Supreme’s latest collection will feature the work of the late, great visual artist Mike Kelley, founding member of experimental proto-punk band Destroy All Monsters and regular Sonic Youth collaborator.
Kelley, who died in 2012 at the age of 57, is regularly and accurately described as one of his generation’s most important artists. Working through performance, sculpture, drawing and mixed-media installations, often using discarded objects, his art had a sense of disaffected teenage lament. Kelley’s work was a sardonic challenge to cultural norms, a wry middle finger to middle-class consumerism.

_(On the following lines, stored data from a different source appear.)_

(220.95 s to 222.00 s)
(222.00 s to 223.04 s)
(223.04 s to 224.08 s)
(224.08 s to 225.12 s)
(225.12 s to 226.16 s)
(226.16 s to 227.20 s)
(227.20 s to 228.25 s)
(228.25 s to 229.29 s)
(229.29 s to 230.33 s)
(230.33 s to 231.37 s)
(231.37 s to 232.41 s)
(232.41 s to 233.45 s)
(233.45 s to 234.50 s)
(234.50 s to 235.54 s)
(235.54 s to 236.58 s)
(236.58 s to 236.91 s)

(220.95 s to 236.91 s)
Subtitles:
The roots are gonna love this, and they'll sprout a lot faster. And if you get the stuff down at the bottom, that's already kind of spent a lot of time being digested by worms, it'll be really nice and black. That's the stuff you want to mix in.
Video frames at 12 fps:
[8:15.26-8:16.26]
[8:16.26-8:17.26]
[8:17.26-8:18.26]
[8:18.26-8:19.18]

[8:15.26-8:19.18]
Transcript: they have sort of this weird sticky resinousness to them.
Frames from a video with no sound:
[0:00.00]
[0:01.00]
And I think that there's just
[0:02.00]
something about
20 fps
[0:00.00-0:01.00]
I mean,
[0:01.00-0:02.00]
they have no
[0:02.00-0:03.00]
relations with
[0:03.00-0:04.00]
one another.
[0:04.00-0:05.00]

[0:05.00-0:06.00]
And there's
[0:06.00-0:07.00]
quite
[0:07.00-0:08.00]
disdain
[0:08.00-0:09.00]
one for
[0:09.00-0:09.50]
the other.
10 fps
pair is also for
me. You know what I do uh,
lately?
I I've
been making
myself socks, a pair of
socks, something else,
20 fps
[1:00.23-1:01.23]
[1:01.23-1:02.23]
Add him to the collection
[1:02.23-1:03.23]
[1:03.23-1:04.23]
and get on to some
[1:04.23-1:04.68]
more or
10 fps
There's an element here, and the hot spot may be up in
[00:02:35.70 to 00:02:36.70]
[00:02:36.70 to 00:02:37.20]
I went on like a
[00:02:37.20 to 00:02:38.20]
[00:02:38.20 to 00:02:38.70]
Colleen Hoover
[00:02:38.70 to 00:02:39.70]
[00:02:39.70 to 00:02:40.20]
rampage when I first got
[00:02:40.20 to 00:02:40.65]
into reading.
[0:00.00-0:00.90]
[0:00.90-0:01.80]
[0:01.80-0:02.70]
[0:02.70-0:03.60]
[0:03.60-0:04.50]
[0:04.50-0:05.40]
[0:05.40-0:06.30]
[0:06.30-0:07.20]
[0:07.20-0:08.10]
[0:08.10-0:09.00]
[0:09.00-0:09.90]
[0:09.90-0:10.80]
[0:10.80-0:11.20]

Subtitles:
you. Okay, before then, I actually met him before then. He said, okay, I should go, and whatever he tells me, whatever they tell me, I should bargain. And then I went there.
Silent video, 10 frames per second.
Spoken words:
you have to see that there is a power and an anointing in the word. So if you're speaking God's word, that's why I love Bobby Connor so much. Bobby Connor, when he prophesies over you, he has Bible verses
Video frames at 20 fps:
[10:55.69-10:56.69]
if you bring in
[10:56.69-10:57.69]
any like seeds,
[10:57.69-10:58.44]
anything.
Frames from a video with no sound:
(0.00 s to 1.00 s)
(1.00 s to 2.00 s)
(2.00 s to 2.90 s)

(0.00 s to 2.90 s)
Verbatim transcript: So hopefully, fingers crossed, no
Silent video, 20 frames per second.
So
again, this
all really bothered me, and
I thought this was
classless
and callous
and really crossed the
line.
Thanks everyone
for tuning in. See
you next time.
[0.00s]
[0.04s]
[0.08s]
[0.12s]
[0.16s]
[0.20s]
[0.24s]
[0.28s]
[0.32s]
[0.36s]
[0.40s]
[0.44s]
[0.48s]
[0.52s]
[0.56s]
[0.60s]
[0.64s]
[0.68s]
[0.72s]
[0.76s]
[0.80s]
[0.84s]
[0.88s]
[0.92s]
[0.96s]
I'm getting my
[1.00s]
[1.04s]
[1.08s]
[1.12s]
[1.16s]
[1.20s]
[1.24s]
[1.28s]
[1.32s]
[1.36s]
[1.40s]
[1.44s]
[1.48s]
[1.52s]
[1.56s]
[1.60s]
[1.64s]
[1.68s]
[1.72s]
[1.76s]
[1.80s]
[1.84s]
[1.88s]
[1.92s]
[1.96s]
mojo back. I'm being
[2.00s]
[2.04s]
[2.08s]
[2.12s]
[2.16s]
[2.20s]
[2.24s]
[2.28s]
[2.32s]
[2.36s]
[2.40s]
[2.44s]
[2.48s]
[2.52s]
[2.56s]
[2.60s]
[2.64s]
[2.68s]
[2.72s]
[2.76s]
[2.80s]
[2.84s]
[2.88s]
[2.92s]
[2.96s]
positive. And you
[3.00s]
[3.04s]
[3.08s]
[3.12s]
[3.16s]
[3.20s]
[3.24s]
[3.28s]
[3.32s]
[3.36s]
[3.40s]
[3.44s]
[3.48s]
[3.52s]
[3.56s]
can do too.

But everything he made, however playful and naive seeming — giant balls of stitched together soft toys hanging from a ceiling, crude drawings of trash — was layered with complex philosophical explorations. He delved into the polarities of innocence and experience, and questioned ideas of cleanliness versus filth.
Some of Kelley’s most well-known imagery features in the new Supreme collection, including a photograph of an orange knit toy made cult-famous when it graced the cover of Sonic Youth’s 1992 album Dirty. The image forms part of a work titled Ahh… Youth, which has been cut up and used across various pieces in the collection. You can cop a piece of this Mike Kelley homage in the form of a skateboard, hoodie, T-shirt, shirt or work jacket. It will all be on Grailed in no time, so get queuing.
The collection drops on 6 September at Supreme’s Paris, London, LA and New York locations.